Gracias a la tecnología de teledetección llamada Lidar, un equipo de investigadores de la Universidad McGill, en Canadá, logró explorar y mapear la ciudad en solo dos horas. La ciudad se extiende sobre 360 hectáreas y cuenta con más de 1.100 edificaciones, 4 kilómetros de murallas y un trazado urbano organizado.
La investigación en Guiengola apenas comienza, pero se espera que este sitio arqueológico revele valiosos detalles sobre la organización política y social de los zapotecas, y su encuentro con los españoles.

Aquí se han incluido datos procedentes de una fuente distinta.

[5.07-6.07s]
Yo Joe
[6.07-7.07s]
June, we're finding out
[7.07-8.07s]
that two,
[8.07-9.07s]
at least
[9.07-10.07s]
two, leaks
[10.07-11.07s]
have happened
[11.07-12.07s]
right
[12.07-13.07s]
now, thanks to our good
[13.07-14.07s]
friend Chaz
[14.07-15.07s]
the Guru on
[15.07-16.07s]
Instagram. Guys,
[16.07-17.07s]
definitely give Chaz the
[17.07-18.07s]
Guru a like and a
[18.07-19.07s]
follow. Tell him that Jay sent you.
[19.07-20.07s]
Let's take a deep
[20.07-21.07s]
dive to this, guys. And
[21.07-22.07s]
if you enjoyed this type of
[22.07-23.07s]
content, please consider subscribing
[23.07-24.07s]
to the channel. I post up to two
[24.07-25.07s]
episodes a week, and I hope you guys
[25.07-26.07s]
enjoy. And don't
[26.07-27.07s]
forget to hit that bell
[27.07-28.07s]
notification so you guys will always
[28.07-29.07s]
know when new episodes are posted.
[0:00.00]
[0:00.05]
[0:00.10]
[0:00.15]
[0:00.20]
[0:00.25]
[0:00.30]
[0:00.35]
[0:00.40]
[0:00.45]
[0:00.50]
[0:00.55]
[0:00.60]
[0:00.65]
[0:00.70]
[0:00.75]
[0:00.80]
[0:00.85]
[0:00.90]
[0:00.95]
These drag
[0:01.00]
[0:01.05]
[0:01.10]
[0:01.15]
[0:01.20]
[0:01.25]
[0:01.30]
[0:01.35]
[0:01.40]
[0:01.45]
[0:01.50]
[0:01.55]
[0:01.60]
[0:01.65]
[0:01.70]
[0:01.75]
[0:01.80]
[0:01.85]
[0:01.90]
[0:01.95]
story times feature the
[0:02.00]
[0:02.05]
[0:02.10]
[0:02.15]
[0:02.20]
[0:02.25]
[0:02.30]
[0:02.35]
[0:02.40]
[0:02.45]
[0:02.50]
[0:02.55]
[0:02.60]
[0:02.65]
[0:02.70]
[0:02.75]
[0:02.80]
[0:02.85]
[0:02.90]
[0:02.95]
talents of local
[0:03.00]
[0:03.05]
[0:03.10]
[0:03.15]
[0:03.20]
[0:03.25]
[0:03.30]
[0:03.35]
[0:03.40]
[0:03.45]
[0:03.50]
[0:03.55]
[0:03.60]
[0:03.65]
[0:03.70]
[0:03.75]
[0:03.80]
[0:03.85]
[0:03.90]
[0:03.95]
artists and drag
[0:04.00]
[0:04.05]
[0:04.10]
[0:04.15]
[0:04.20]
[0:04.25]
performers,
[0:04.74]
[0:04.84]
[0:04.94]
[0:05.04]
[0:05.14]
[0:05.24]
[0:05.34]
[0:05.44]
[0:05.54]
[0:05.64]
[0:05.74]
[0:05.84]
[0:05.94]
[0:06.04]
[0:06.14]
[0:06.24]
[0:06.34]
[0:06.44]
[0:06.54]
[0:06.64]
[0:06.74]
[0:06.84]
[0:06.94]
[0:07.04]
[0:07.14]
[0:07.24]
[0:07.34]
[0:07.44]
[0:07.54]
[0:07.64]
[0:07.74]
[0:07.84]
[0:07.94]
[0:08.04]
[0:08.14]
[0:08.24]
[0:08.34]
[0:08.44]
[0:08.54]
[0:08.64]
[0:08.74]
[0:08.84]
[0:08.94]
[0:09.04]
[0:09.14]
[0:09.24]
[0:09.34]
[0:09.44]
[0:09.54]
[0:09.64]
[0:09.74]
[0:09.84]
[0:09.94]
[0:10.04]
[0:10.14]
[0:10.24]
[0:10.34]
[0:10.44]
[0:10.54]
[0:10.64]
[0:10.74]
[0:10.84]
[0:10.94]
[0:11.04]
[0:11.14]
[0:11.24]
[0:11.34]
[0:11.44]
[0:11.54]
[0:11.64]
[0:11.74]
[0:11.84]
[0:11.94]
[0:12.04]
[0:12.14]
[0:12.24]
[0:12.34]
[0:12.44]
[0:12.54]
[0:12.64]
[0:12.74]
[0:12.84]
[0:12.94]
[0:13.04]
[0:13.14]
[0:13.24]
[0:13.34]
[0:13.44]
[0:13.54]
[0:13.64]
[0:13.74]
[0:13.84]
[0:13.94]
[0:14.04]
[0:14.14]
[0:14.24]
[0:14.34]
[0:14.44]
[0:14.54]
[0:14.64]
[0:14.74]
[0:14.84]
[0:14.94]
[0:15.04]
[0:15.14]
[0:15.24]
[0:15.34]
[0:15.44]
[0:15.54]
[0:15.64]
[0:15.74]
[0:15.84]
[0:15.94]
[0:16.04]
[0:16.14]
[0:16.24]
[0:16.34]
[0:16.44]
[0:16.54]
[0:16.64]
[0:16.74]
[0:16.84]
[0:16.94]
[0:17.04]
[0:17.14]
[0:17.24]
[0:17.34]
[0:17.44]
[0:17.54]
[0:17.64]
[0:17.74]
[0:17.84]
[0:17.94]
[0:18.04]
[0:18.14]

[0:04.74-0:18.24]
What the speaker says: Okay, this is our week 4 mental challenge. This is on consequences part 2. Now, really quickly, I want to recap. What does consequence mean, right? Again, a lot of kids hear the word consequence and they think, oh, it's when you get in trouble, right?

La ciudad es considerada una “ventana al pasado precolombino” y su conservación es sorprendente, ya que las casas todavía están en pie y se pueden ver las puertas, los pasillos y las rejas que las separan.
El descubrimiento de Guiengola es un hallazgo importante para la arqueología y la historia de México, y se espera que su estudio arroje nueva luz sobre la cultura y la sociedad de los zapotecas en la época prehispánica.